Values are means (X) ± SE for continuous variables and % for categorical variables. The sample selected has complete data on MMSE and 10 other cognitive test scores at visits 1 and/or 2 and complete data on APOE genotypes. Aside from cognitive measures which were predicted at v1 using v1/v2 observations, all other measures presented in this Table are v1 measures (2004–2009).

APOE Apolipoprotein E genotype, HANDLS Healthy Aging in Neighborhood of Diversity across the Lifespan, HS High school, MMSE Mini-Mental State Examination, PCA Principal Components Analysis, X mean, WRAT-3 Wide Range Achievement Test, 3rd revision.

aMMSE baseline performance, empirical bayes estimator from mixed-effects linear regression model (See Method S2). PCA1 through PCA3 are the principal components, rotated using varimax rotation, extracted from 10 cognitive performance test score empirical bayes estimator for baseline performance, excluding MMSE (See Method S3).

bp < 0.05 upon further adjustment for age, sex, and poverty status in multiple linear, logistic and multinomial logit models with race entered as the main predictor.

*p < 0.05** p < 0.01; *** p < 0.001, t-test for null hypothesis of no between-race differences.

V1 cognitive performance test scores indicated poorer performance among African Americans compared with Whites, including in terms of global mental status, as measured by the MMSE. This was translated also into lower PCA1 (verbal memory/fluency), PCA2 (attention/working memory) and PCA3 (executive function/visuo-spatial) scores reflecting poorer performance on all three domains of cognition among African Americans compared with Whites, as well as lower empirical bayes estimated baseline performance on MMSE, even upon adjustment for age, sex and poverty status in a linear regression model. Other results are detailed in Results S1.
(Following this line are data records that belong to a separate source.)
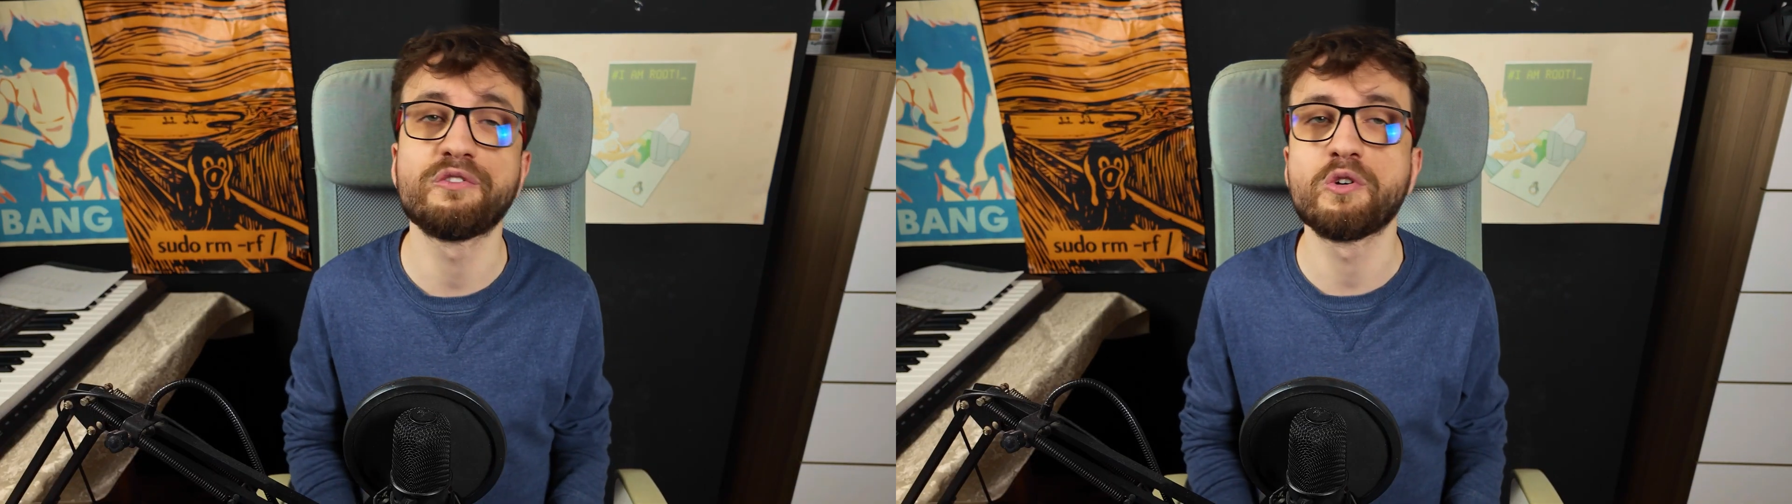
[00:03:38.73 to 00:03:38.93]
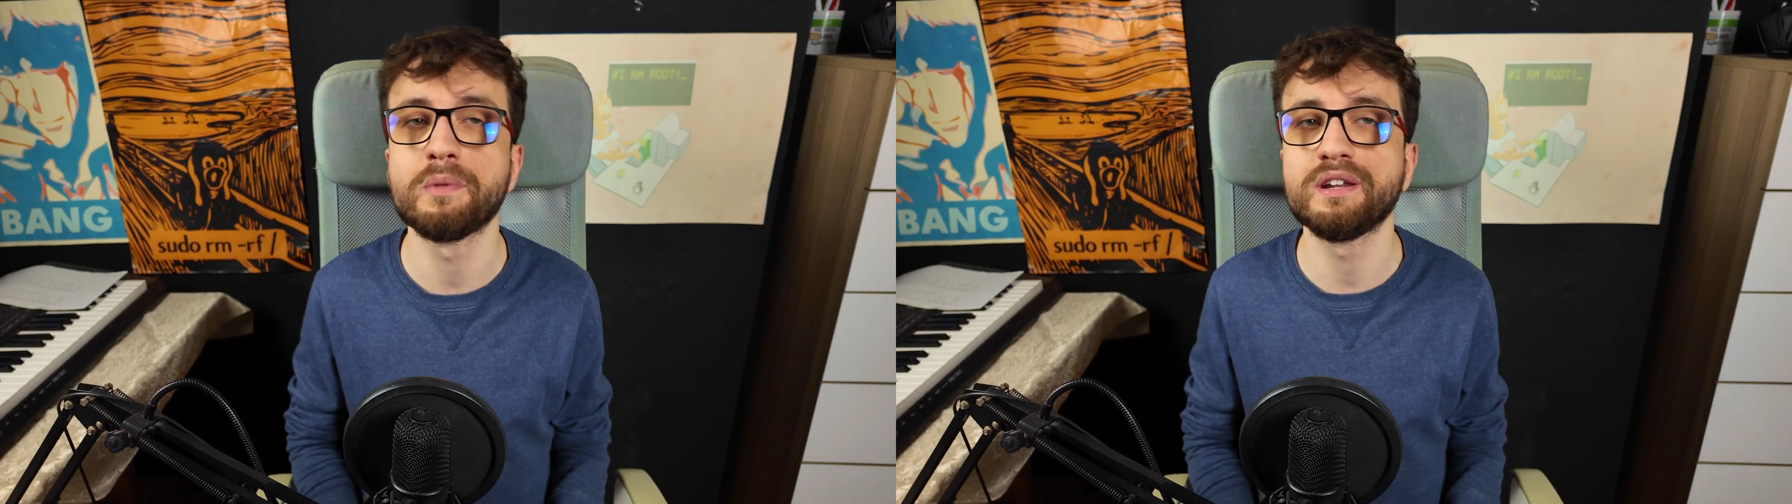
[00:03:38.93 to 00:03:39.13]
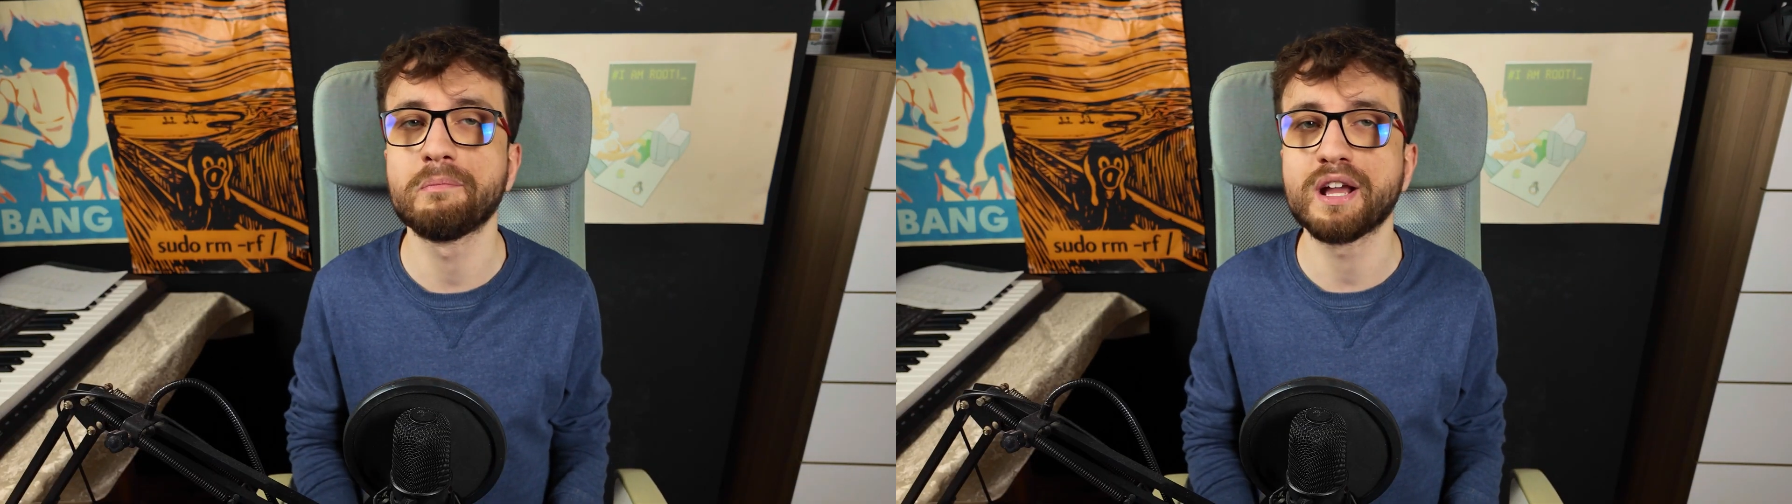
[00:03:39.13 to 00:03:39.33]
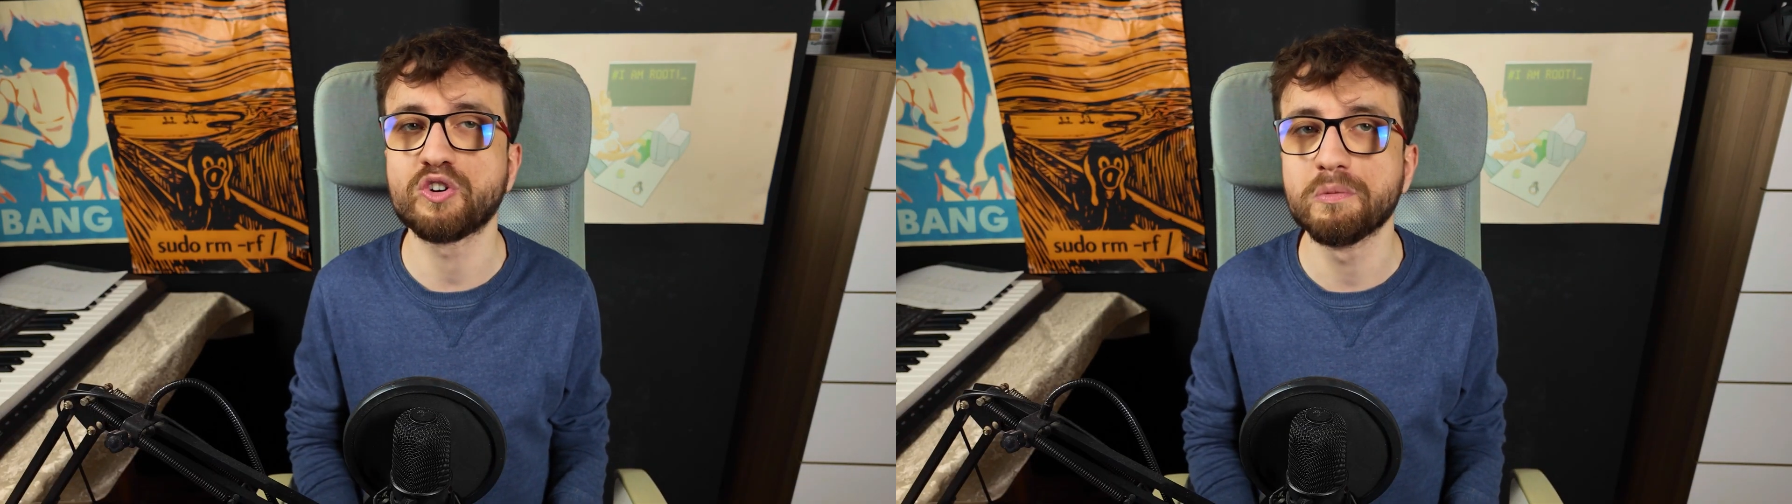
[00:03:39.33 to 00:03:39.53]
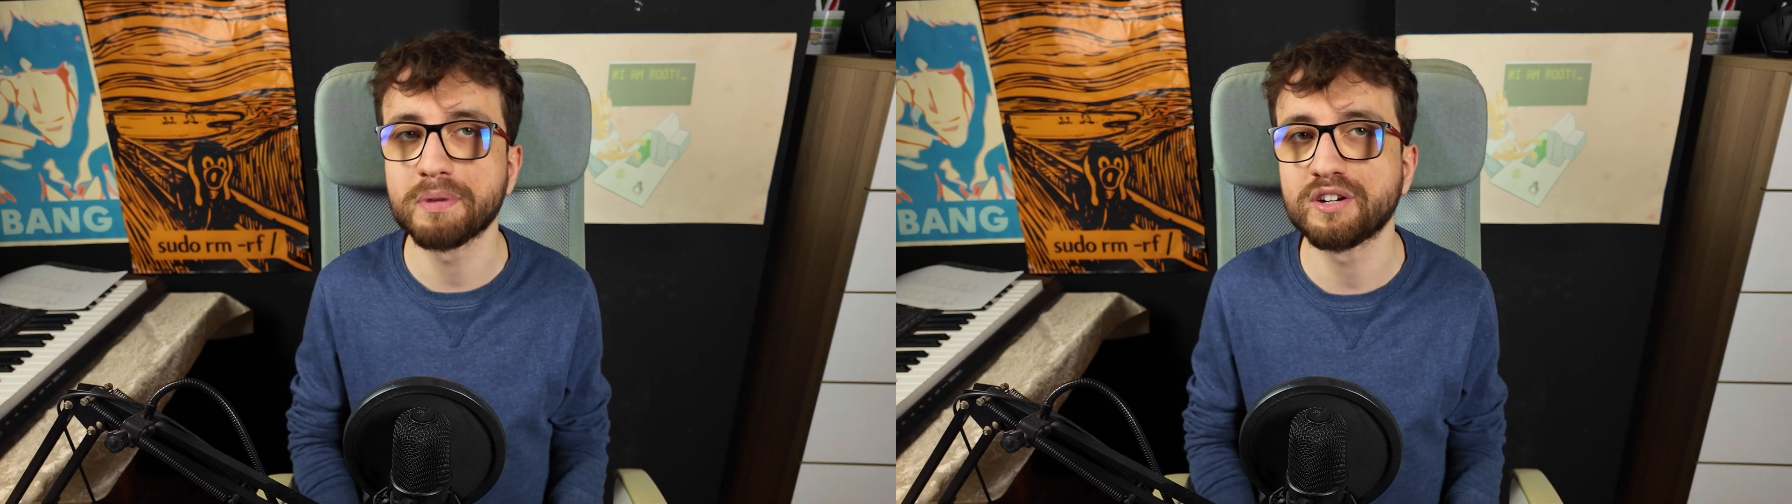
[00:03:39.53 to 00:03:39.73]
formatted my
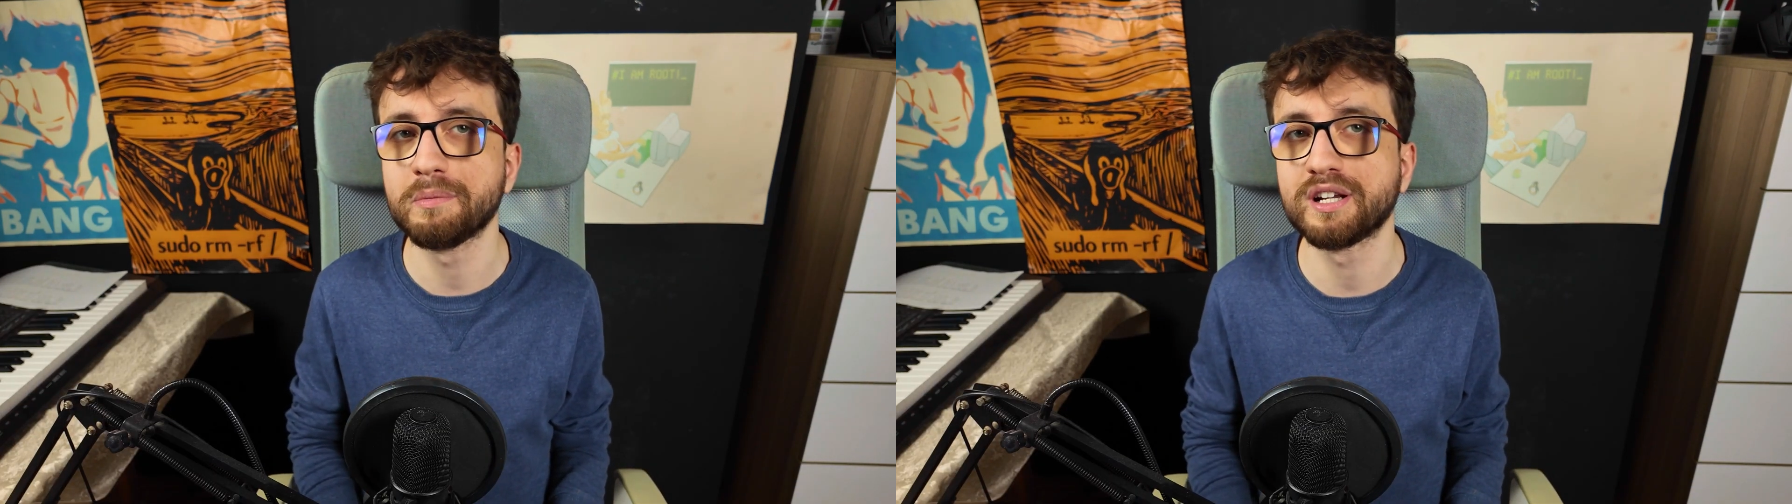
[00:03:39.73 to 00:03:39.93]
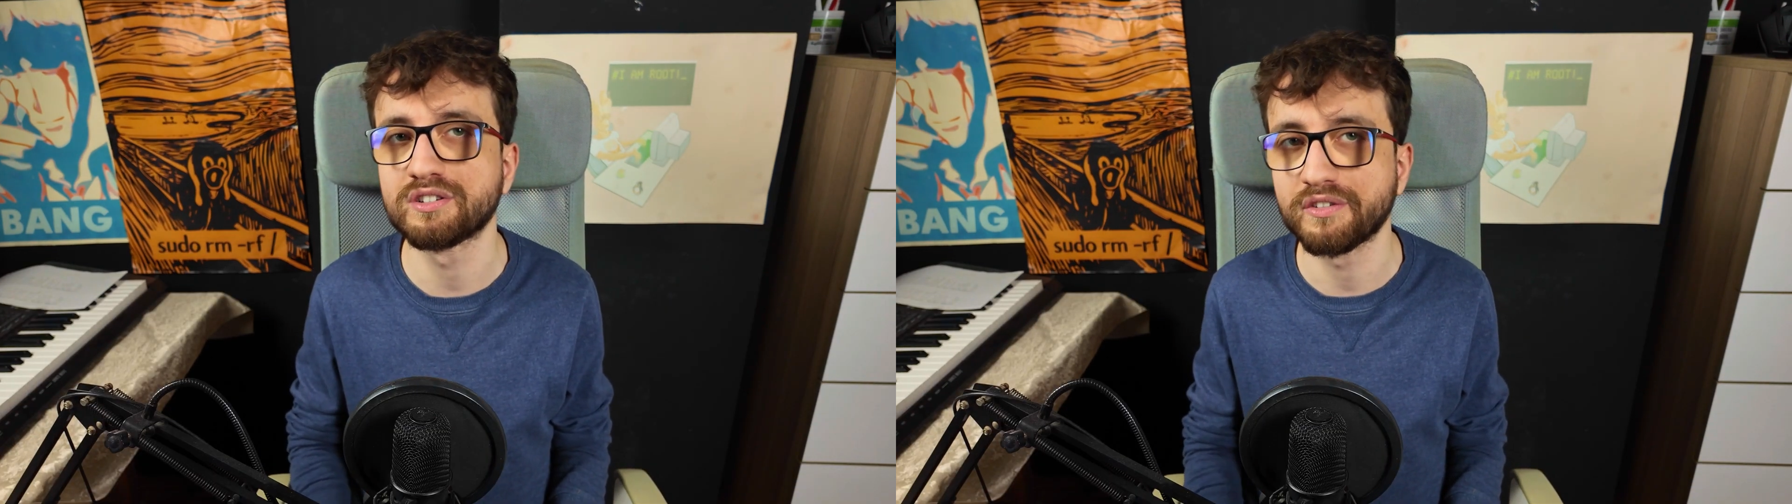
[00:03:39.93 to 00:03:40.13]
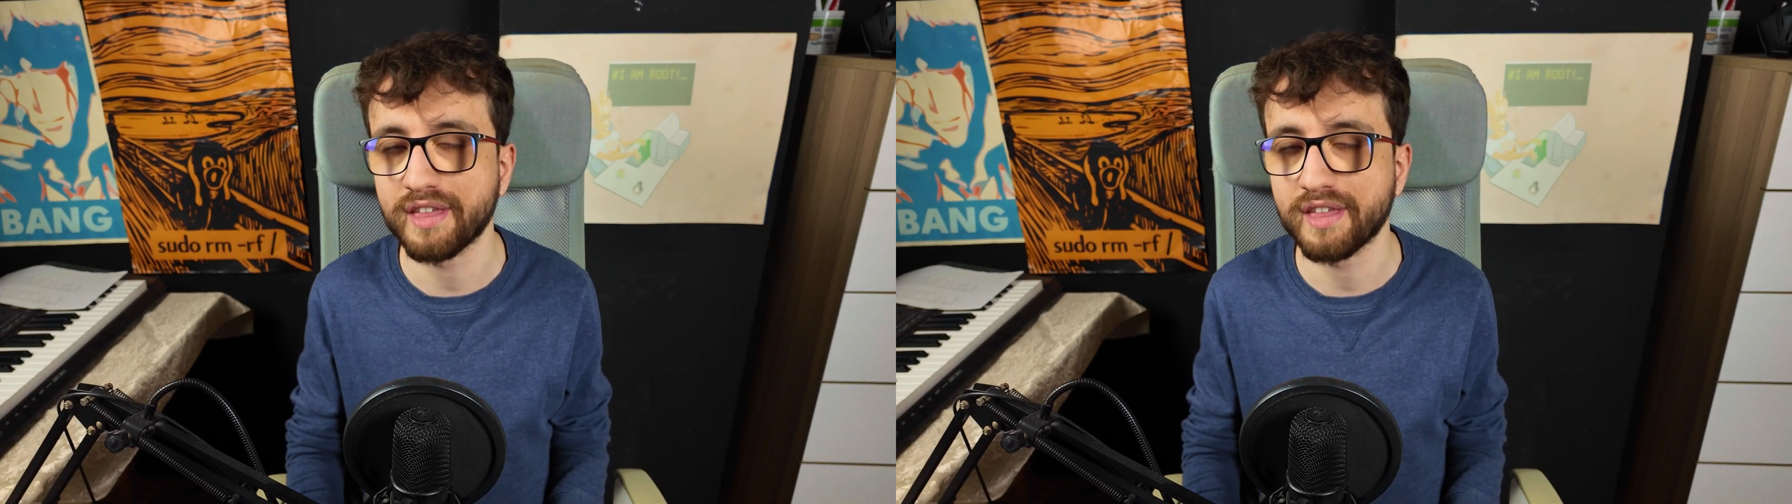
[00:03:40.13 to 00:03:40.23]
computer because of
Associations of cognitive performance and APOE genotype with all-cause and CVD mortality

The 2,260 individuals comprising Sample 1 contributed 25,632 person-years of follow-up (median [minimum, maximum] length of follow-up, 11.6 [1.1, 14.3] years) during which time there were 340 deaths overall (crude death rate: 13.3/1,000 person-years) and 99 CVD-specific deaths (crude death rate [CDR]: 3.9/1,000 person-years). In Sample 2, which comprised 2,346 individuals, there were a total of 382 deaths over 26,364 person-years of follow-up (median [minimum, maximum] length of follow-up, 11.5 [1.0, 14.4] years) yielding a CDR of 10.7/1000 person-years. There were 113 CVD-specific deaths (CDR: 4.3/1,000 person-years). In Sample 3, which was restricted to 1,770 individuals with APOE genotype information and complete cognitive test information at both visits for all tests, there were a total of 260 deaths (CDR: 13.0/1,000 person-years)—76 of which were attributable to CVD (CDR: 3.8/1,000 person-years)—over 19,963 person-years of follow-up (median [minimum, maximum] length of follow-up, 11.5 [1.1, 14.4] years).

Table 2 presents associations of cognitive performance scores (MMSE, PCA1 through PCA3) with all-cause and CVD mortality, overall and by race, using a two-step modeling process. In the minimally adjusted models (Model 1A-1D), only PCA3 reflecting poorer baseline performance on domains of executive function/visuo-spatial domains (z-score) was linked with lower all-cause (HR = 0.93; 95% CI 0.87–0.99, p = 0.030) and CVD mortality risk (HR = 0.85, 95% CI 0.77–0.95, p = 0.001). The latter association was particularly stronger among Whites (HR = 0.62, 95% CI 0.48–0.80, p < 0.001), compared with African Americans (HR = 0.89, 95% CI 0.90–1.01, p = 0.067). After correcting for multiple testing, only associations among Whites remained statistically significant. Adding a race × PCA3 interaction term in the unstratified model, indicated that race was a significant effect modifier in the case of CVD (p = 0.005 for race × PCA3 in model 1D) but not all-cause mortality (P = 0.11 for race × PCA3 in model 1D). In models 2A-2D, further adjustment for lifestyle and health-related factors resulted in marked attenuation of those associations, although they remained statistically significant at a type I error of 0.05, with a stronger putative protective effect found among Whites with respect to PCA3 vs. CVD mortality (HR = 0.70, 95% CI 0.51–0.95, p = 0.023).

Table 2

Association of cognitive performance with all-cause and CVD mortality: overall and race-specific Cox Proportional hazards models: HANDLS 2004–2018.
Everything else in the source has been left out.